> **What the exercise asks**
Skip the images. Copy the records exactly as written.

[Dataset entries]
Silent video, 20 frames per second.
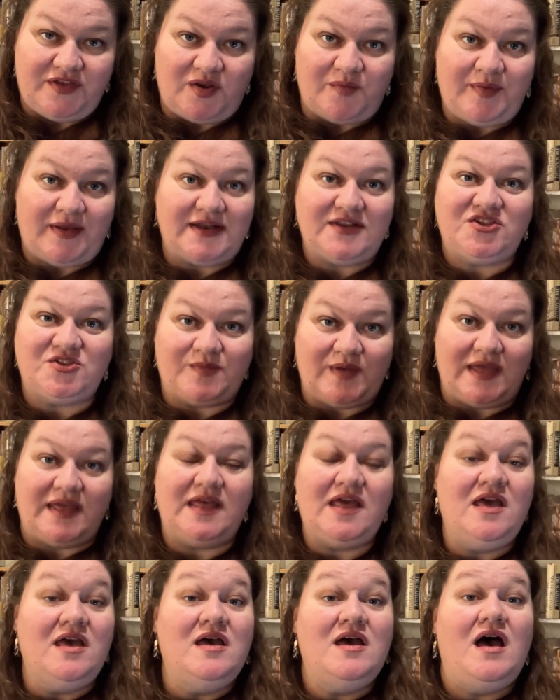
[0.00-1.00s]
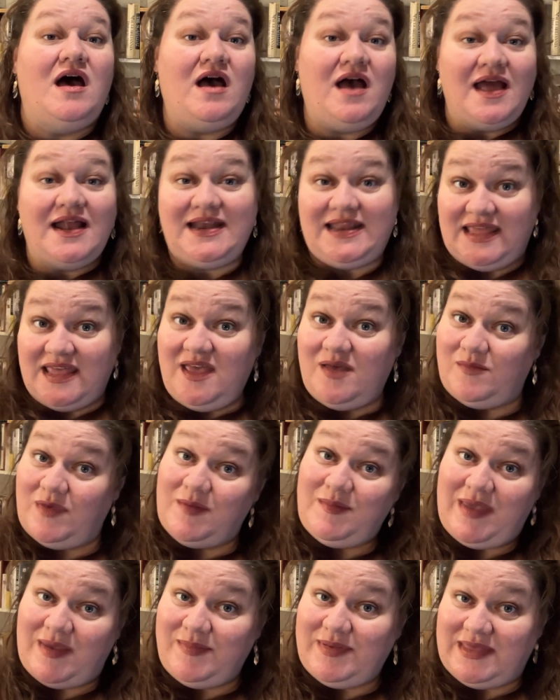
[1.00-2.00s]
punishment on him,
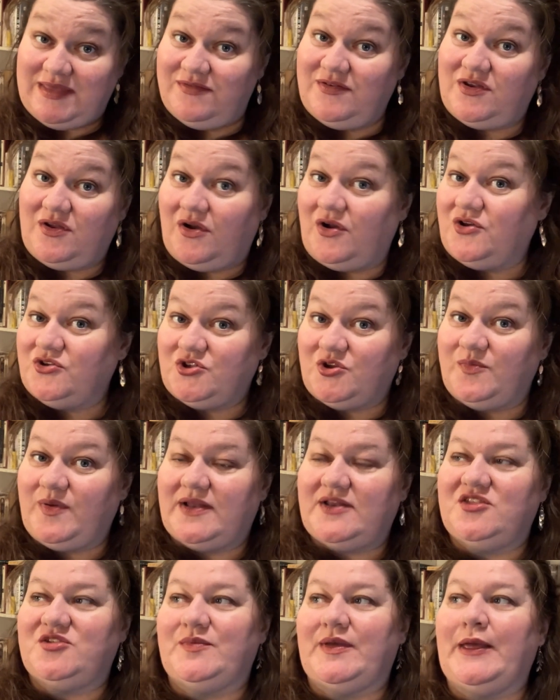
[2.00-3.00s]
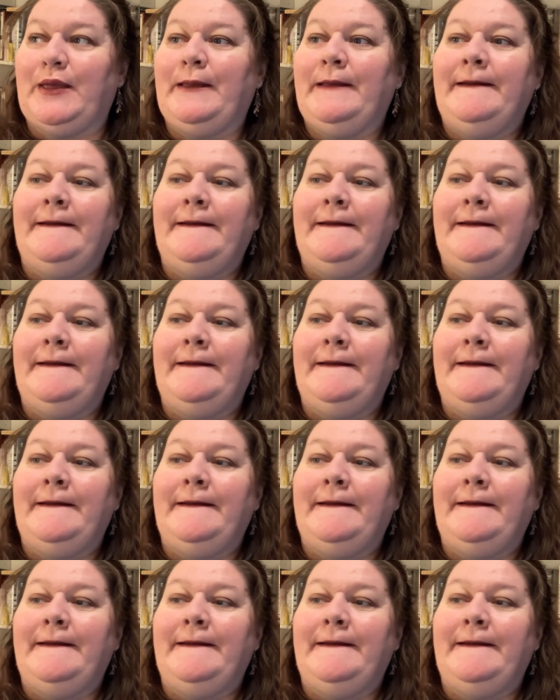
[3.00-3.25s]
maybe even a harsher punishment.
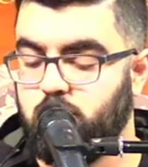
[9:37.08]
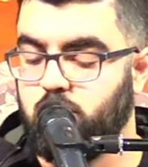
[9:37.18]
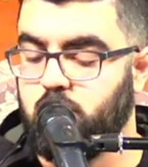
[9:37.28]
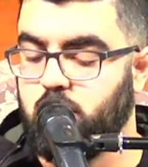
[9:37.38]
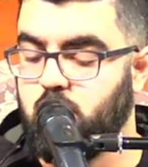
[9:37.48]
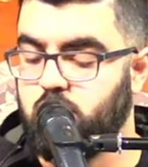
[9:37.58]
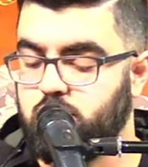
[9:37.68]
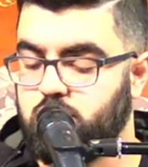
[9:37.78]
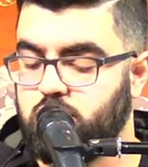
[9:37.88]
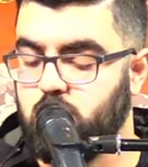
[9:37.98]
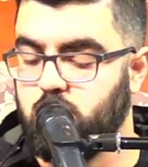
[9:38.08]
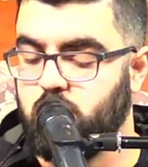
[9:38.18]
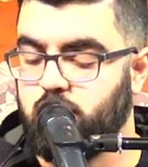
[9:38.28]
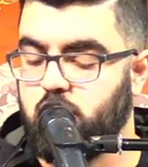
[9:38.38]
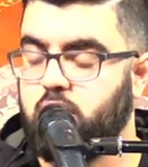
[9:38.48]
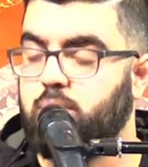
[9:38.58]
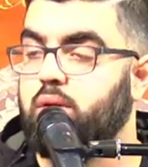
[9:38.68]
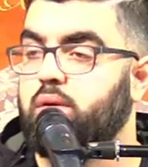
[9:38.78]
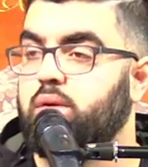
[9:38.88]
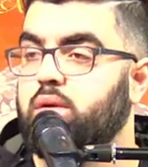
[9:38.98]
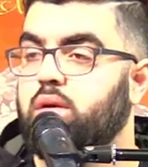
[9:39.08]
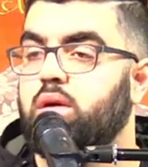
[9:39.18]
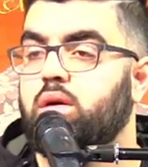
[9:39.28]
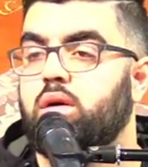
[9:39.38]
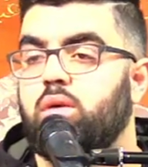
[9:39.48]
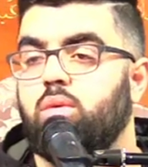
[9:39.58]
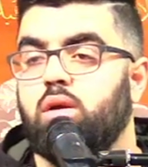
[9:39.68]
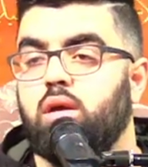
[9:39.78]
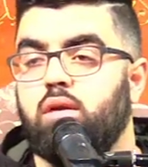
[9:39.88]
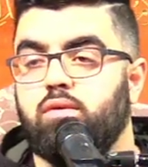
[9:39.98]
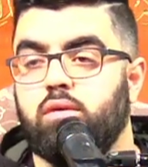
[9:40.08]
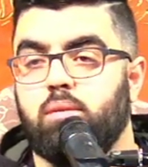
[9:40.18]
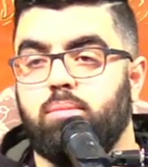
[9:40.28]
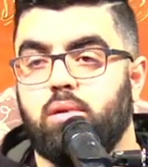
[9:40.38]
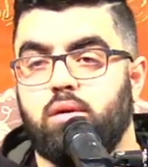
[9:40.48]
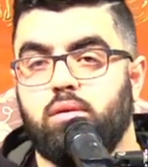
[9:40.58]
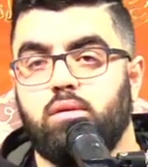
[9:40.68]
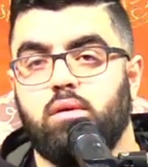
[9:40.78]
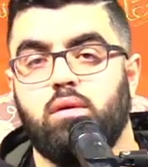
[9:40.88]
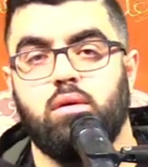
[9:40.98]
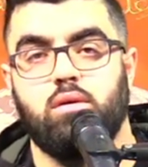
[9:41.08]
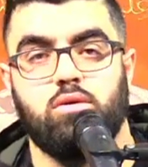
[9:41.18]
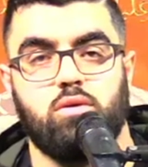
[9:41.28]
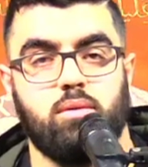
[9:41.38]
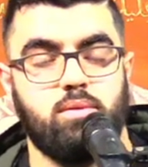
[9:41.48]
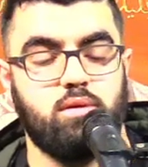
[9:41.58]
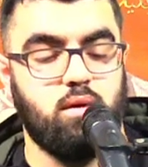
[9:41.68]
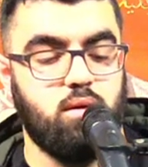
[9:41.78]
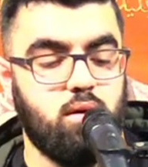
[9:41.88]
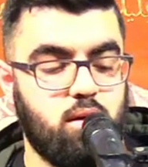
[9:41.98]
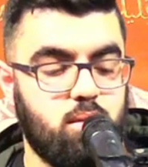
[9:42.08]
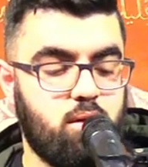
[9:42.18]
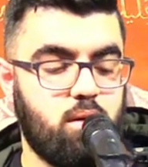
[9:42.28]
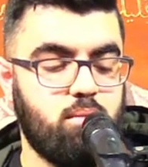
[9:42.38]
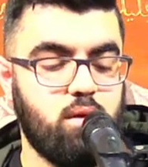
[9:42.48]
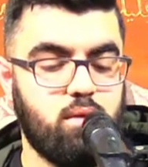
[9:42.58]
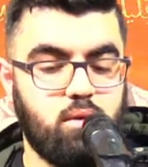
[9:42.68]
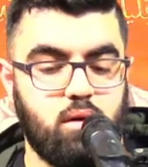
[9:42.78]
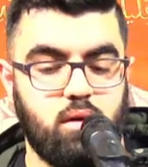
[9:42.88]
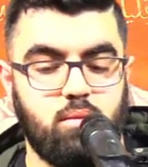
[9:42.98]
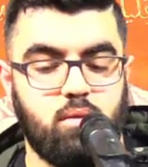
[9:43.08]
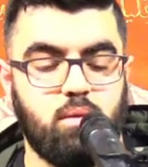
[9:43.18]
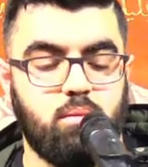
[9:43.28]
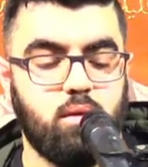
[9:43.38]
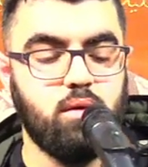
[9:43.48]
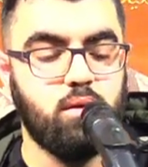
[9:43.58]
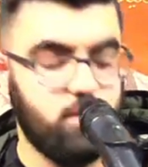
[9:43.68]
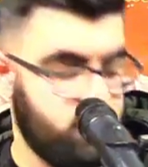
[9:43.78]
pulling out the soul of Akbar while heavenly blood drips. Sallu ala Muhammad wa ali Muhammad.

> **Answer**
Silent video, 20 frames per second.
[0.00-1.00s]
[1.00-2.00s]
punishment on him,
[2.00-3.00s]
[3.00-3.25s]
maybe even a harsher punishment.
[9:37.08]
[9:37.18]
[9:37.28]
[9:37.38]
[9:37.48]
[9:37.58]
[9:37.68]
[9:37.78]
[9:37.88]
[9:37.98]
[9:38.08]
[9:38.18]
[9:38.28]
[9:38.38]
[9:38.48]
[9:38.58]
[9:38.68]
[9:38.78]
[9:38.88]
[9:38.98]
[9:39.08]
[9:39.18]
[9:39.28]
[9:39.38]
[9:39.48]
[9:39.58]
[9:39.68]
[9:39.78]
[9:39.88]
[9:39.98]
[9:40.08]
[9:40.18]
[9:40.28]
[9:40.38]
[9:40.48]
[9:40.58]
[9:40.68]
[9:40.78]
[9:40.88]
[9:40.98]
[9:41.08]
[9:41.18]
[9:41.28]
[9:41.38]
[9:41.48]
[9:41.58]
[9:41.68]
[9:41.78]
[9:41.88]
[9:41.98]
[9:42.08]
[9:42.18]
[9:42.28]
[9:42.38]
[9:42.48]
[9:42.58]
[9:42.68]
[9:42.78]
[9:42.88]
[9:42.98]
[9:43.08]
[9:43.18]
[9:43.28]
[9:43.38]
[9:43.48]
[9:43.58]
[9:43.68]
[9:43.78]
pulling out the soul of Akbar while heavenly blood drips. Sallu ala Muhammad wa ali Muhammad.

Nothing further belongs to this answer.